Stored entries:

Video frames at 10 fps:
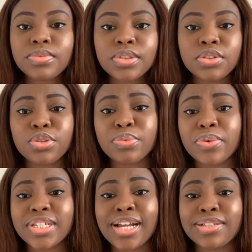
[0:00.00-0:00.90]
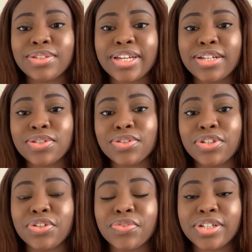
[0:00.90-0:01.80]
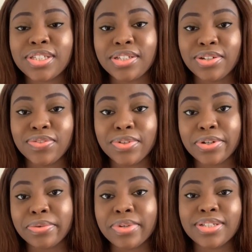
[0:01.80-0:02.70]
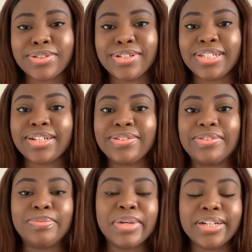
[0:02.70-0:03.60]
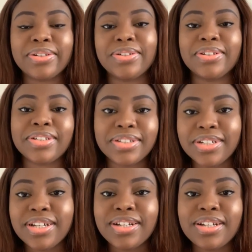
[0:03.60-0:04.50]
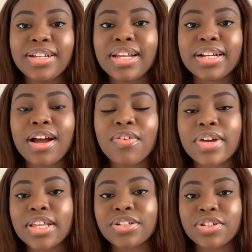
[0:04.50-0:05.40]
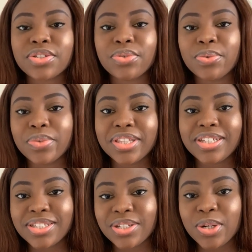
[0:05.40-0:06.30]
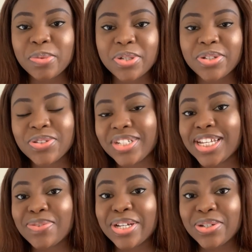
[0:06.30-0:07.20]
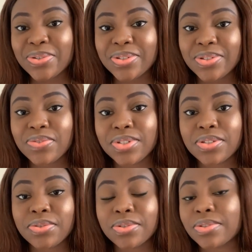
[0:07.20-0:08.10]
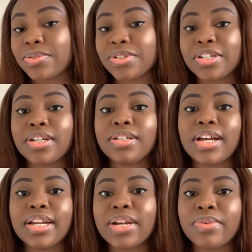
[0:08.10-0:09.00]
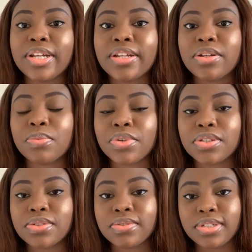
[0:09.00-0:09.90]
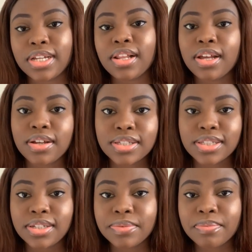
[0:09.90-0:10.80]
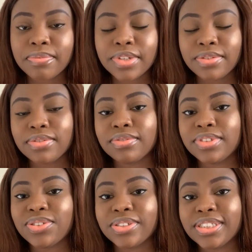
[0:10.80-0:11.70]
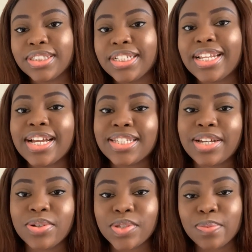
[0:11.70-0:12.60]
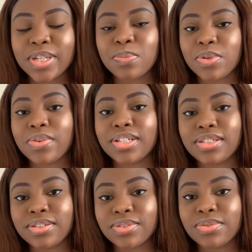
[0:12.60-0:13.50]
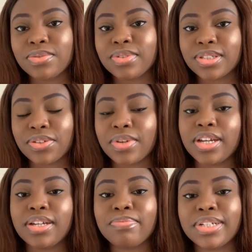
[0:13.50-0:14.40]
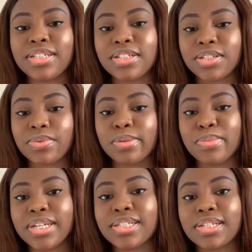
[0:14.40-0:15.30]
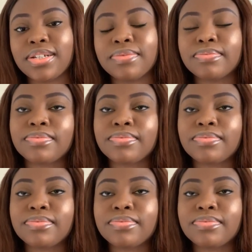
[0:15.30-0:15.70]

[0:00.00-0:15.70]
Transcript: told me it was hard to get into the University of Ottawa. So I was like, oh my god. Like, I'd rather just go with the easy option. So that's why I chose Nova Scotia. And I ended up going to Dalhousie, which was nice. An awesome experience. The school was great. My teachers were amazing.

Task goal: For this exercise, the lines from the one containing "[0:01.80-0:02.70]" through the last line of the entries above are to be output exactly, both included, and pictures are skipped.

Answer section:
[0:01.80-0:02.70]
[0:02.70-0:03.60]
[0:03.60-0:04.50]
[0:04.50-0:05.40]
[0:05.40-0:06.30]
[0:06.30-0:07.20]
[0:07.20-0:08.10]
[0:08.10-0:09.00]
[0:09.00-0:09.90]
[0:09.90-0:10.80]
[0:10.80-0:11.70]
[0:11.70-0:12.60]
[0:12.60-0:13.50]
[0:13.50-0:14.40]
[0:14.40-0:15.30]
[0:15.30-0:15.70]

[0:00.00-0:15.70]
Transcript: told me it was hard to get into the University of Ottawa. So I was like, oh my god. Like, I'd rather just go with the easy option. So that's why I chose Nova Scotia. And I ended up going to Dalhousie, which was nice. An awesome experience. The school was great. My teachers were amazing.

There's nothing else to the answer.